I CRIED my way through Russia and Estonia -- and loved every minute of it. I cried when the woman in the audience of laborers at the diesel-engine factory stood up and, with tears streaming down her cheeks, sang ''America'' with us.
I cried when the white-haired Estonian lady hugged me after our concert in Tallinn's Town Hall Square and, searching for words to express her delight at finding Americans in a country long shut off from the West, finally found one: ''Hallelujah!''
I cried when the villagers of Uglich stood singing on the banks of the Volga River, after waiting four hours to escort us to their Culture Palace. Our joint performance, which was delayed by river fog, still had a full house after midnight.
And I cried when our chorus stepped to the edge of the stage in Bratsk, Siberia, to sing ''Imagine'' in Russian and English for our audience of 800. As we finished and walked up the aisles, hands reached out to grasp ours and to offer bouquets. And somehow we were all singing ''Dona Nobis Pacem.''
Common language or not, we knew that all any of us has ever wanted is to live in peace. Those of us -- Russians and Americans -- who had grown up during the cold war especially appreciated the preciousness of being together after being taught to fear and maybe someday fight each other.

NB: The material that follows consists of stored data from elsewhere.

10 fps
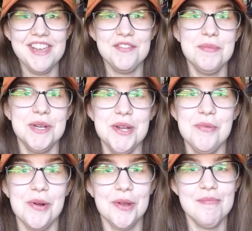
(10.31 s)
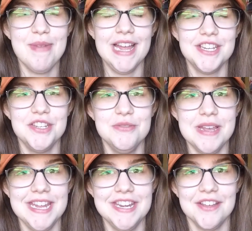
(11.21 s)
everybody, welcome back to
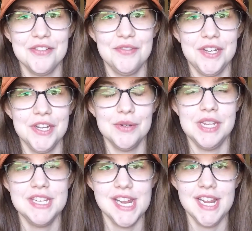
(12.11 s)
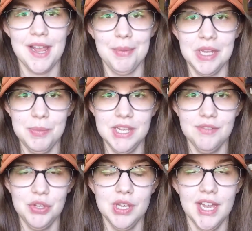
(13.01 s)
another video. Today I'm going to be
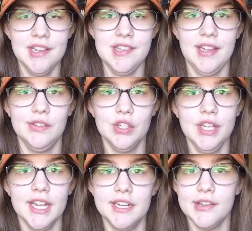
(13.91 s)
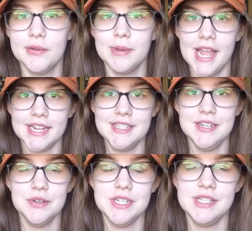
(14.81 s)
giving you guys a look at another Black
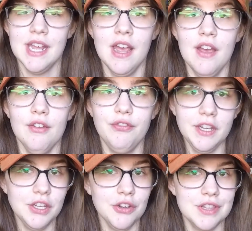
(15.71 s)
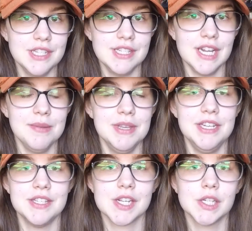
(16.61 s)
Series figure. This time
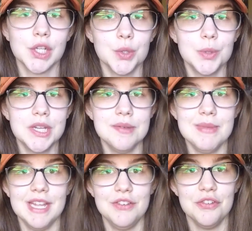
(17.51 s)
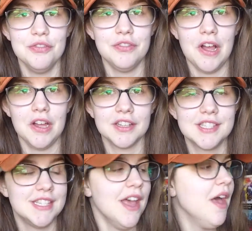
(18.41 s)
it is Clone Commander
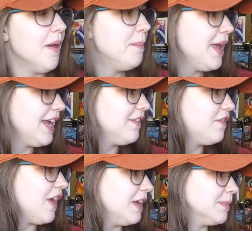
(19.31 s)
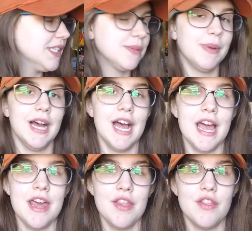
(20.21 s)
Fox, made famous
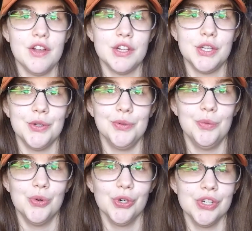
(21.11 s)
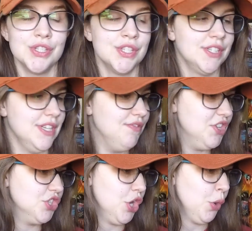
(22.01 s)
by the Clone Wars
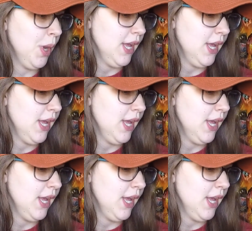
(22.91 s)
TV show.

Yes, I had tears in my eyes and a lump in my throat a good part of my three trips to Russia with Sharing a New Song, a Boston-based choral exchange program. But there was also plenty of laughing, singing, and dancing.
Our hosts, choruses we linked up with for joint concerts and visits during our three-week stay, saved their ration stamps so that we could toast each other and share mir and droozhba (peace and friendship) during welcome parties, at after- concert parties, and at farewell parties.
There were toasts, too, at the apartment of old friends in Yaroslavl, a city about four hours from Moscow that has become our ''home base'' in Russia. Several choruses from that city have visited us in the United States.
Ten years ago, when the exchanges began, we could not go to our friends' homes. But times have changed, and now they take us by bus and trolley through the city to their homes, which are often in rows of deteriorating high-rises.
Our hosts seem embarrassed by the decaying streets and structures outside, the dark, dank stairways inside where the hall lights and the elevator rarely work. They seem relieved to open the thick reinforced door and welcome us inside their tiny apartment.
Here they can be proud of the carpet adorning the living-room wall, the shelves behind glass doors crammed with books and records and family china and treasures, and the table overflowing with caviar, Russian ravioli, cucumbers, and the sweetest of desserts.
We communicate somehow, look at old photos and take new ones, and enjoy music. They exclaim over the tinned meat, kitchen utensils, pantyhose, and paper goods we have brought for them; we treasure the paintings, handcrafts, Russian art books, traditional shawls, and wooden dolls they have for us. We hug and kiss goodbye and wonder silently if we shall ever meet again.
Meet again or not, the experience has been profound. Time after time, in Estonian castles, Siberian airports, youth camps, trade-union resorts, Mongolian villages, and ornate churches, I have been surrounded by faces full of smiles -- and tears. The smiles come from discovering that Americans (who, they were taught, care only about money) love music as much as they do -- and came all this way to share that love with them.